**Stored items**
*** Block opens ***

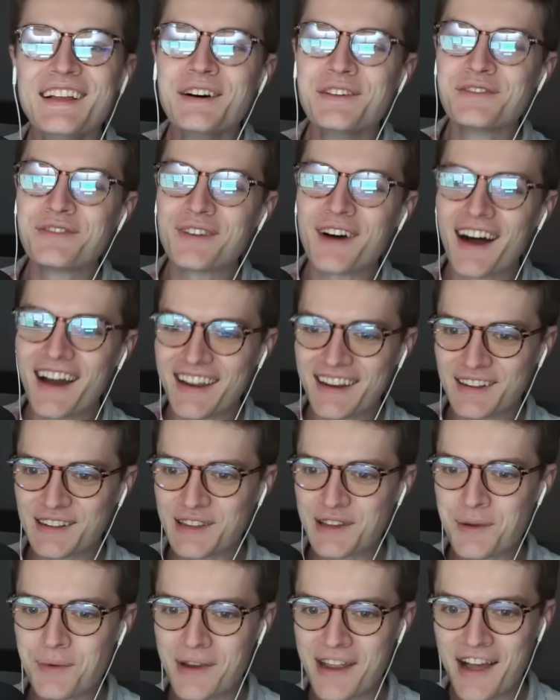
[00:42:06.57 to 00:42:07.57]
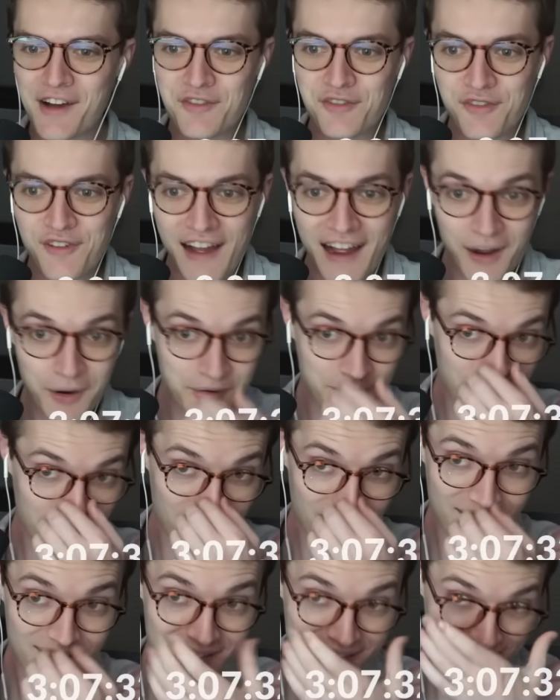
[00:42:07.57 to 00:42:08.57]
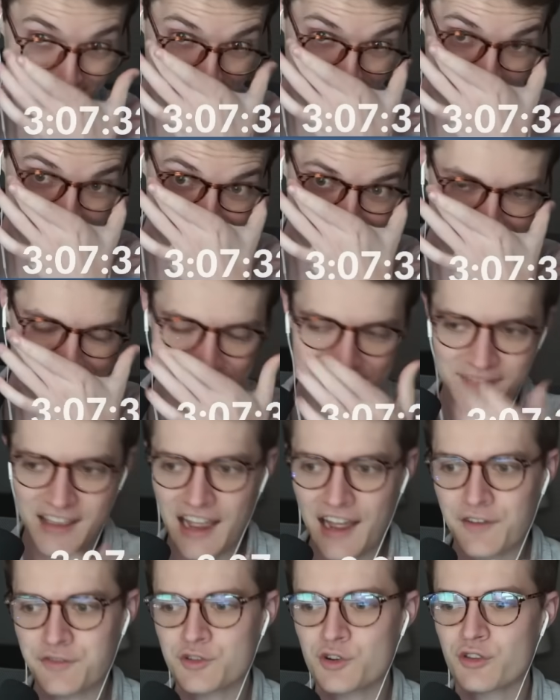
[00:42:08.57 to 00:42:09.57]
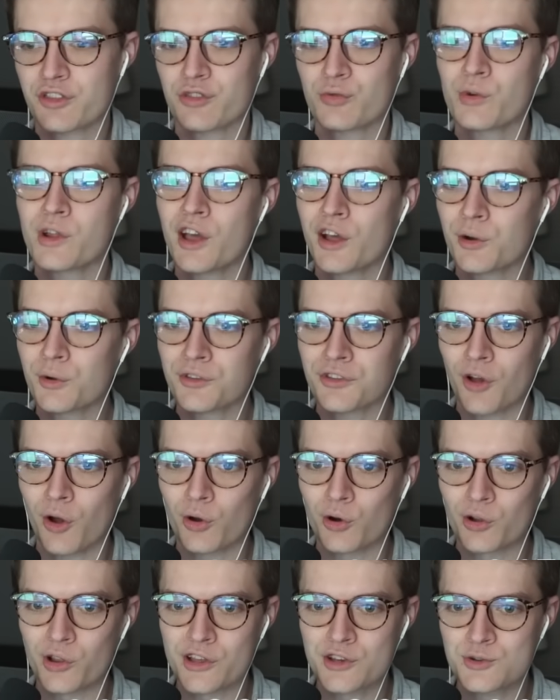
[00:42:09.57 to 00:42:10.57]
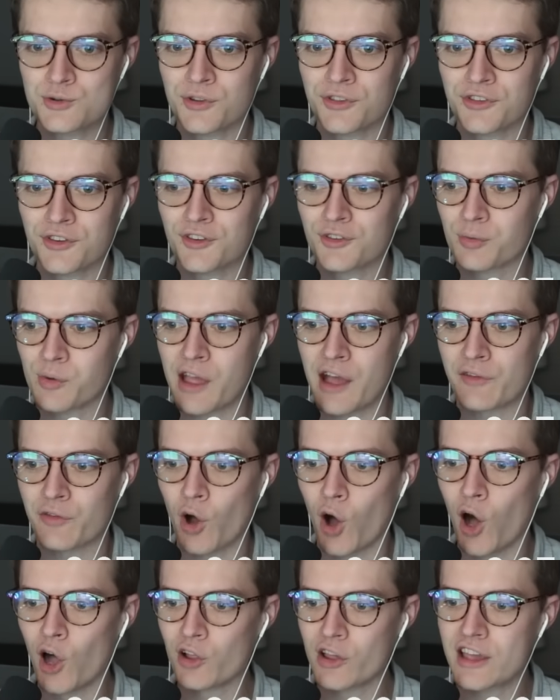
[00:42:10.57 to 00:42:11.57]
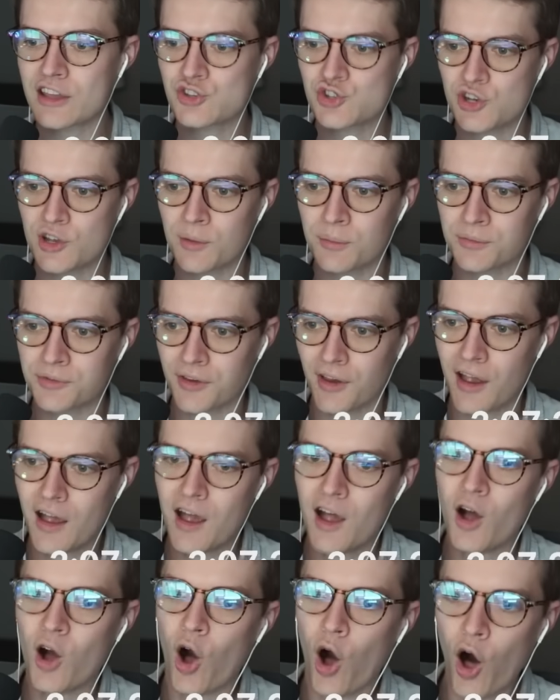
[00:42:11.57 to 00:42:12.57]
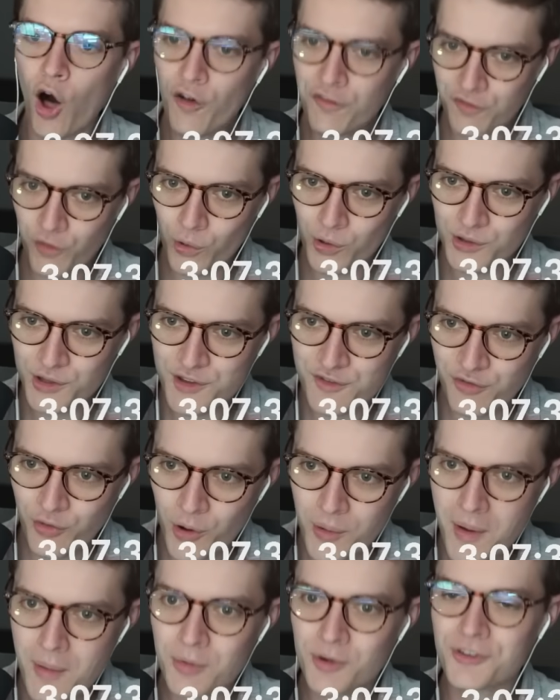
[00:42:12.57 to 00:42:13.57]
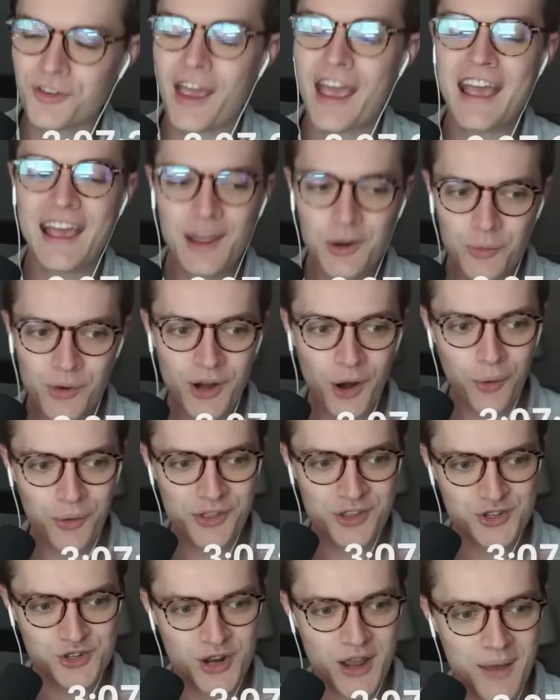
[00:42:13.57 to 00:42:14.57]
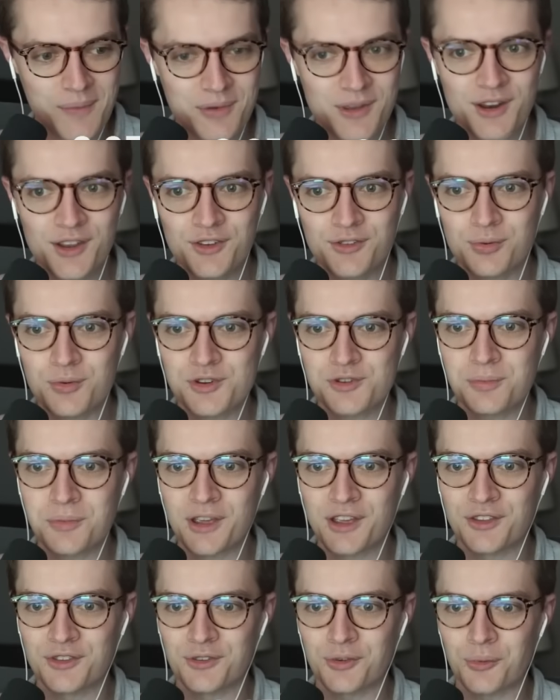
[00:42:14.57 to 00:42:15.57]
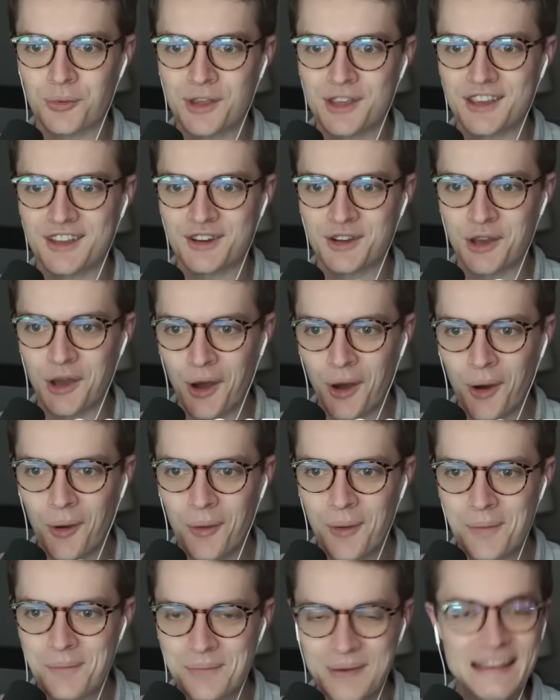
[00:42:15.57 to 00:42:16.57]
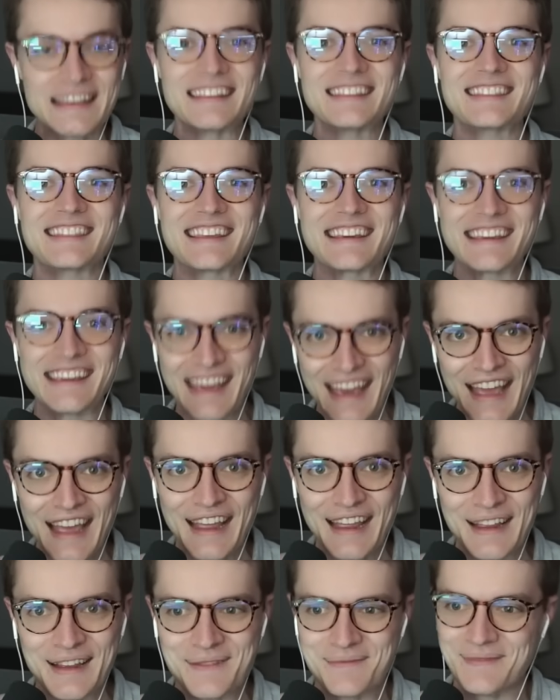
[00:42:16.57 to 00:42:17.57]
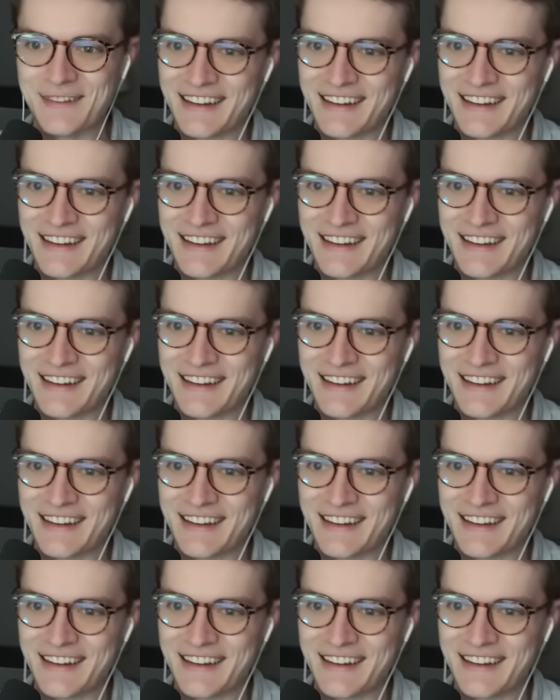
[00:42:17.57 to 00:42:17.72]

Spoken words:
Finally, we have found her. After 300 total entrances, we have all 8 gyms, all 4 Elite Four members, and we know where the champion is, which means we can go beat the game.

*** Block closes ***

The lines from the one with "[00:42:07.57 to 00:42:08.57]" to the end of the data above should be retyped exactly, both ends included, and pictures are to be left out.

[00:42:07.57 to 00:42:08.57]
[00:42:08.57 to 00:42:09.57]
[00:42:09.57 to 00:42:10.57]
[00:42:10.57 to 00:42:11.57]
[00:42:11.57 to 00:42:12.57]
[00:42:12.57 to 00:42:13.57]
[00:42:13.57 to 00:42:14.57]
[00:42:14.57 to 00:42:15.57]
[00:42:15.57 to 00:42:16.57]
[00:42:16.57 to 00:42:17.57]
[00:42:17.57 to 00:42:17.72]

Spoken words:
Finally, we have found her. After 300 total entrances, we have all 8 gyms, all 4 Elite Four members, and we know where the champion is, which means we can go beat the game.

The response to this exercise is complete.